Ne sıklıkla bir eylem çağrısı yapmalısınız?

İstisnasız her bölümde. Aslında, ister bir e-posta pazarlama kampanyası, ister sosyal medya tanıtımı, web semineri, üyelik kursu veya blog yazısı olsun, hedef kitlenizle her etkileşime geçtiğinizde onları harekete geçmeye teşvik etmelisiniz.

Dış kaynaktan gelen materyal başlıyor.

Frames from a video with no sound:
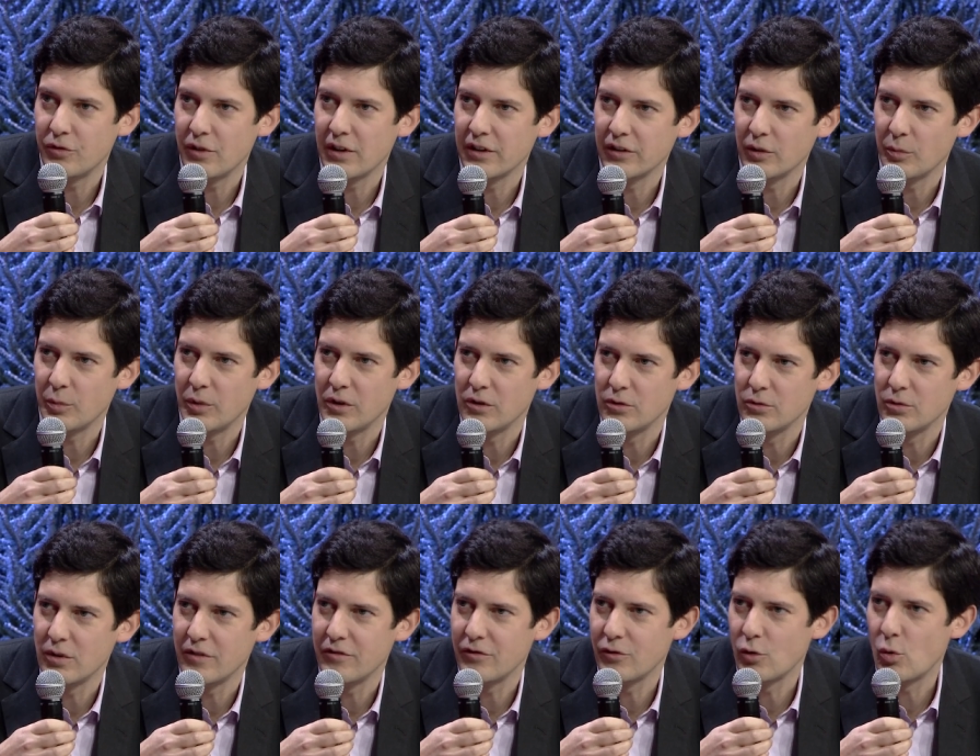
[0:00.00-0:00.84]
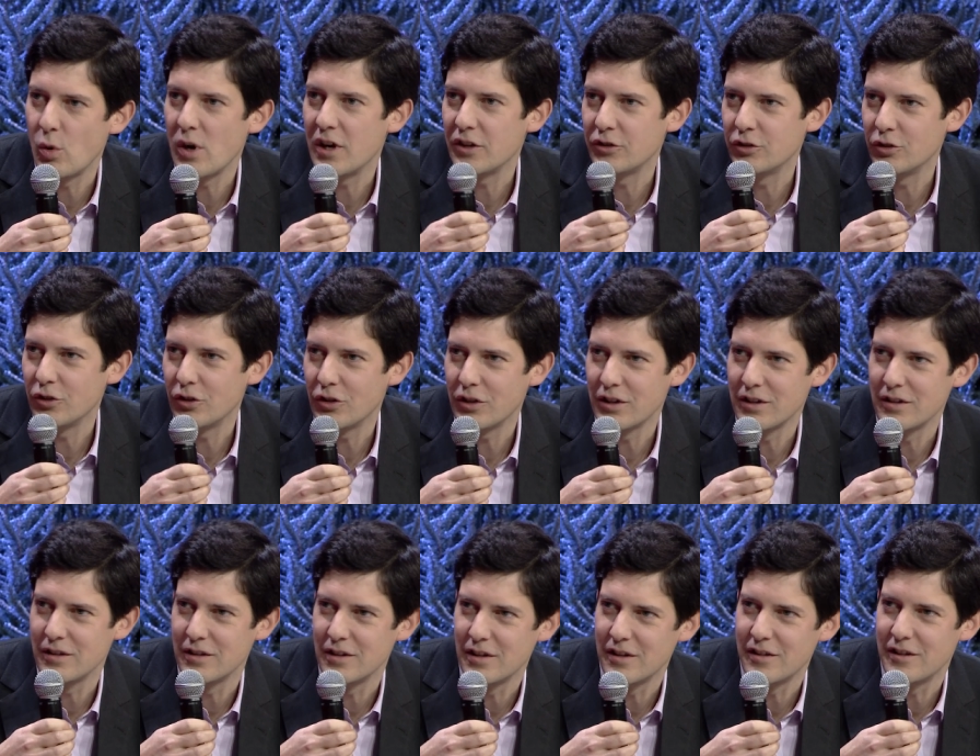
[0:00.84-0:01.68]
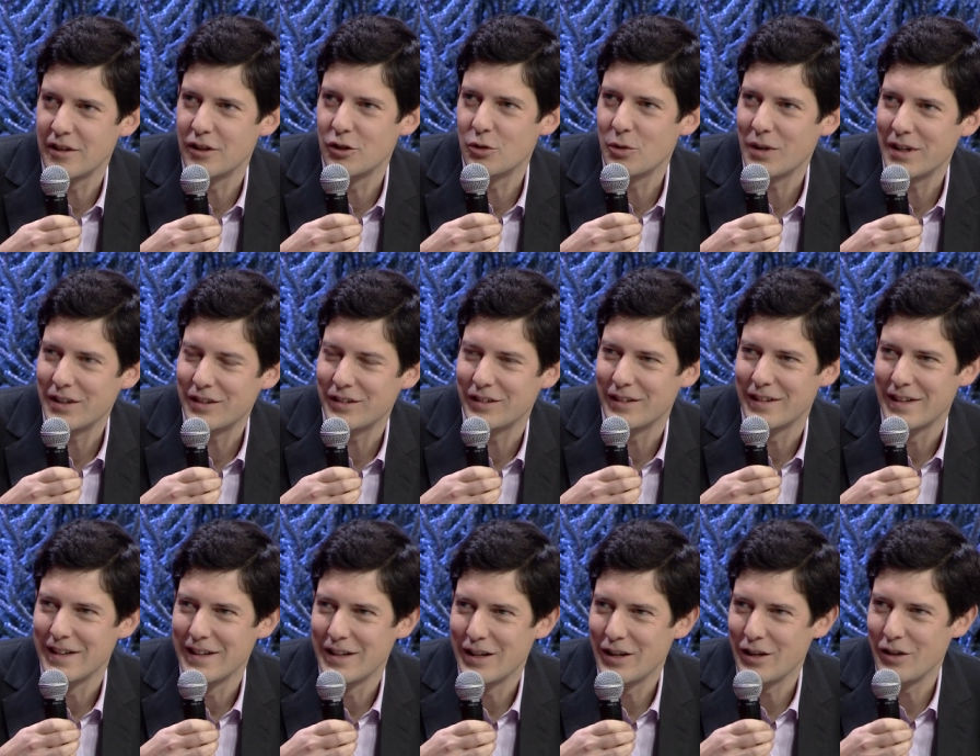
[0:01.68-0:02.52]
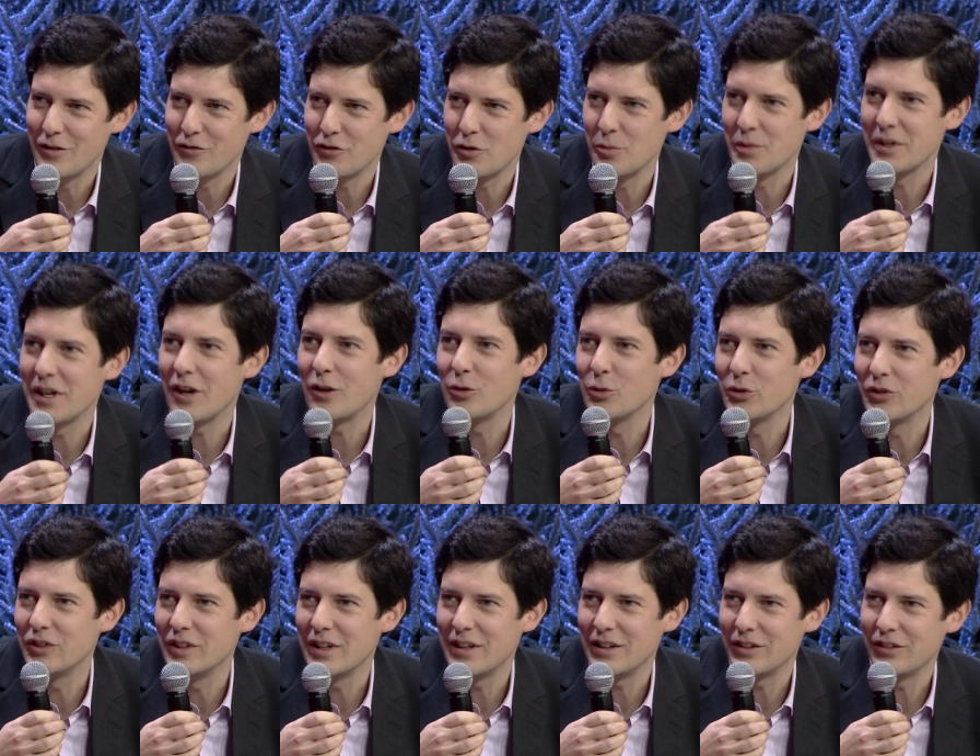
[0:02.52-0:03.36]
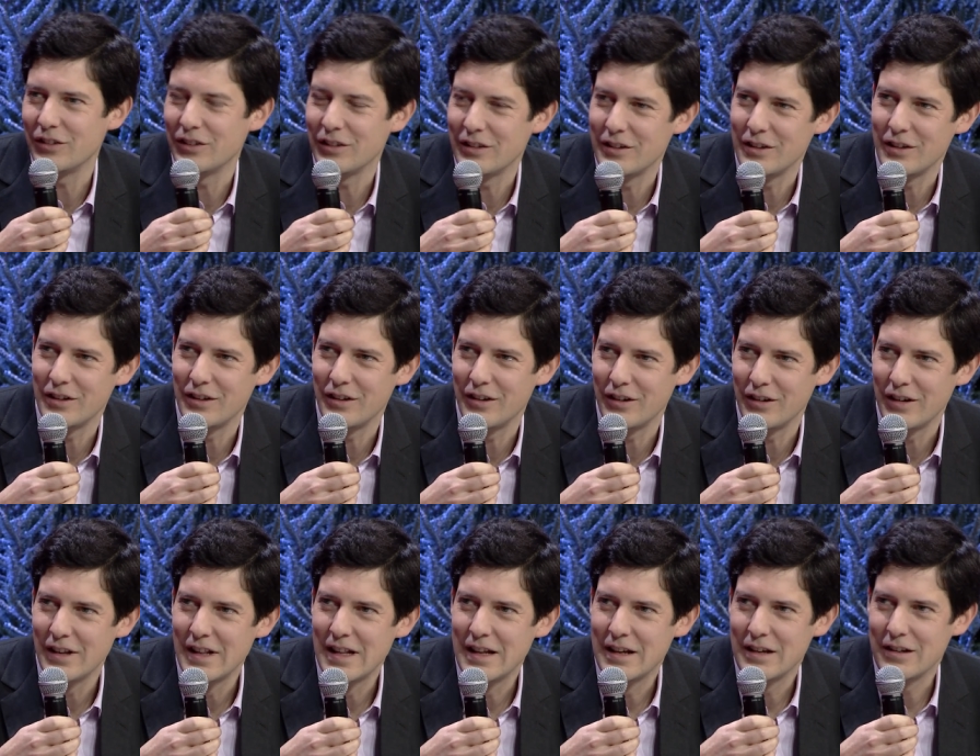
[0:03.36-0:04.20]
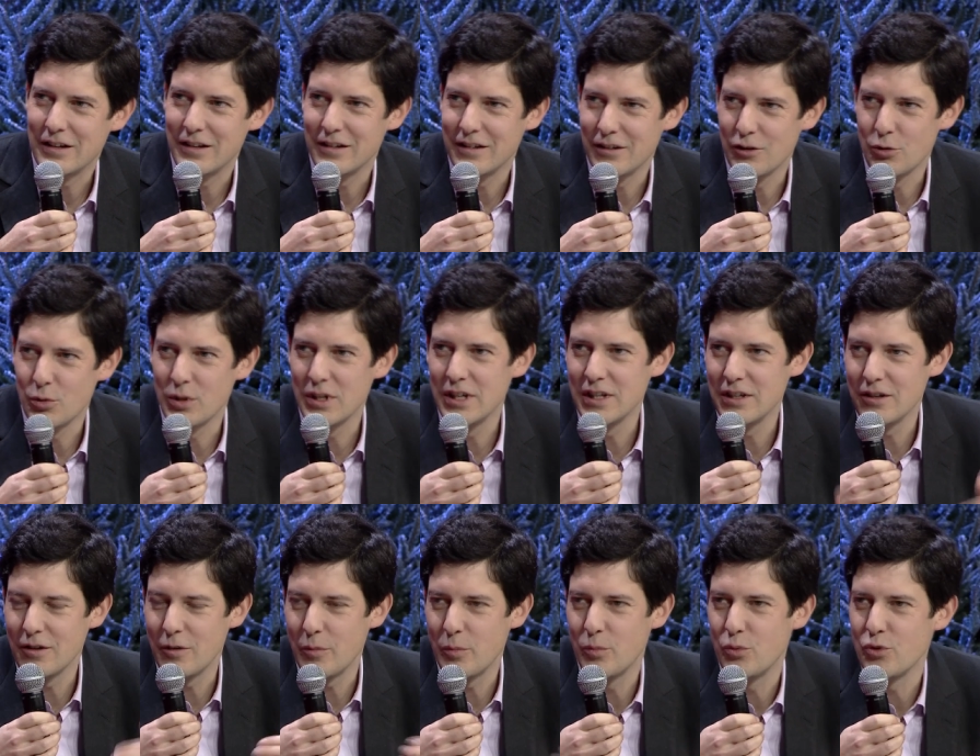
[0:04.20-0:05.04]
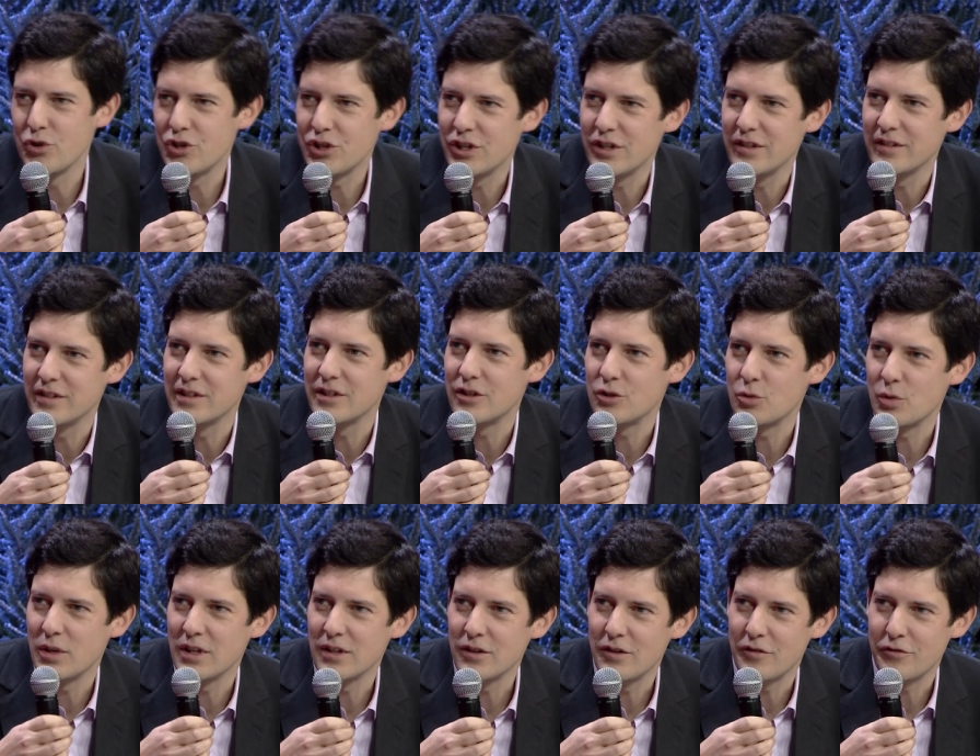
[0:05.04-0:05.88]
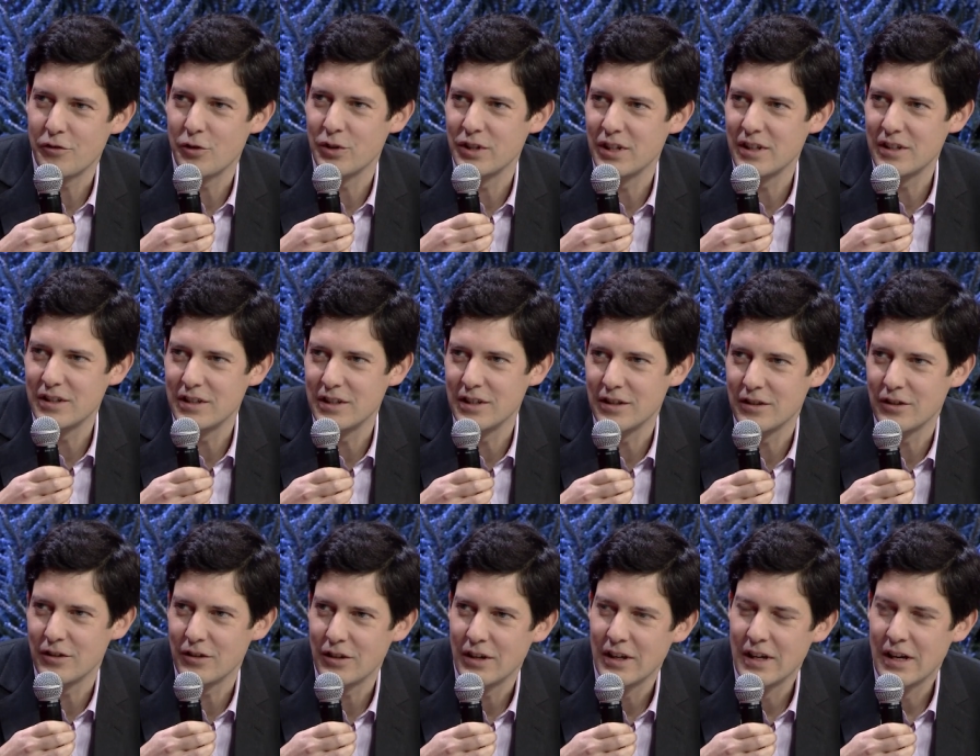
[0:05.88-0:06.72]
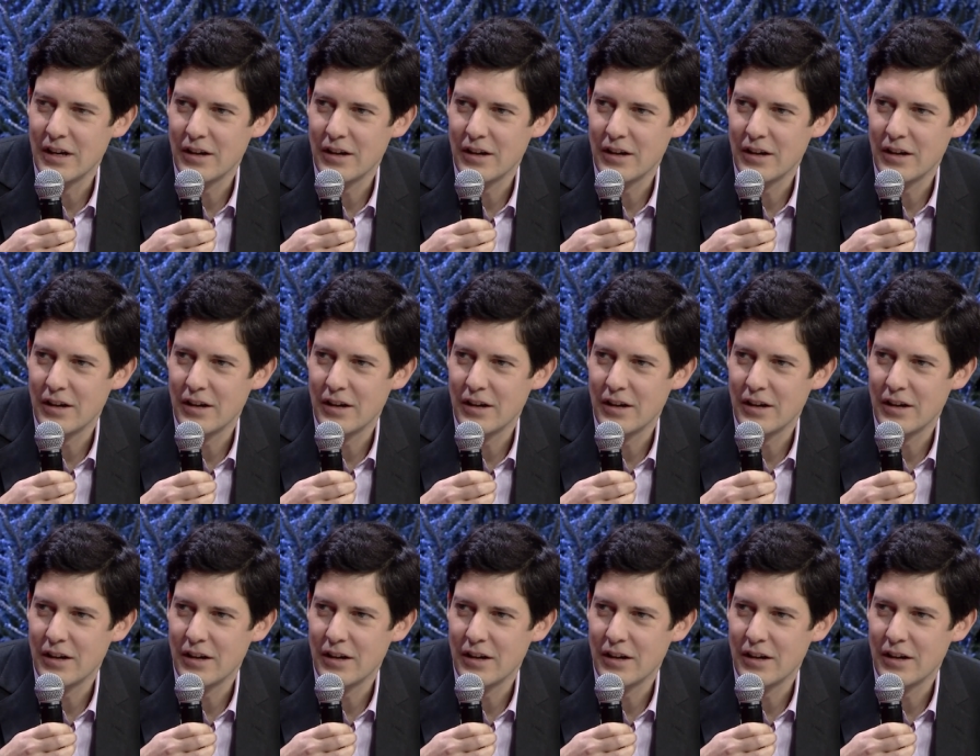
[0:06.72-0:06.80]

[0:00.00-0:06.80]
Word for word: For example, you have Kwarter in, in the US uh, from Carlos Diaz, uh, uh, really uh, pushing this trend of connecting the,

Her bölümde aynı CTA’yı söylemek size aptalca gelebilir ama izleyicileriniz buna aldırmayacaktır. Unutmayın ki programınız onlar için sizin için olduğu kadar önemli değil; dolayısıyla her bir kelimeyi hatırlamayacaklardır. Ayrıca, araştırmalar tekrarın harekete geçme olasılıklarını artırdığını gösteriyor.

Yine de kendinizi aptal gibi hissediyorsanız, aynı CTA’nın birkaç varyasyonunu oluşturun, böylece aynı ifadeyi tekrar tekrar kullanmamış olursunuz. ChatGPT, bir cümleyi benzersiz varyasyonlara dönüştürmek için harika bir araç.

Eylem çağrısını nereye yerleştirmelisiniz?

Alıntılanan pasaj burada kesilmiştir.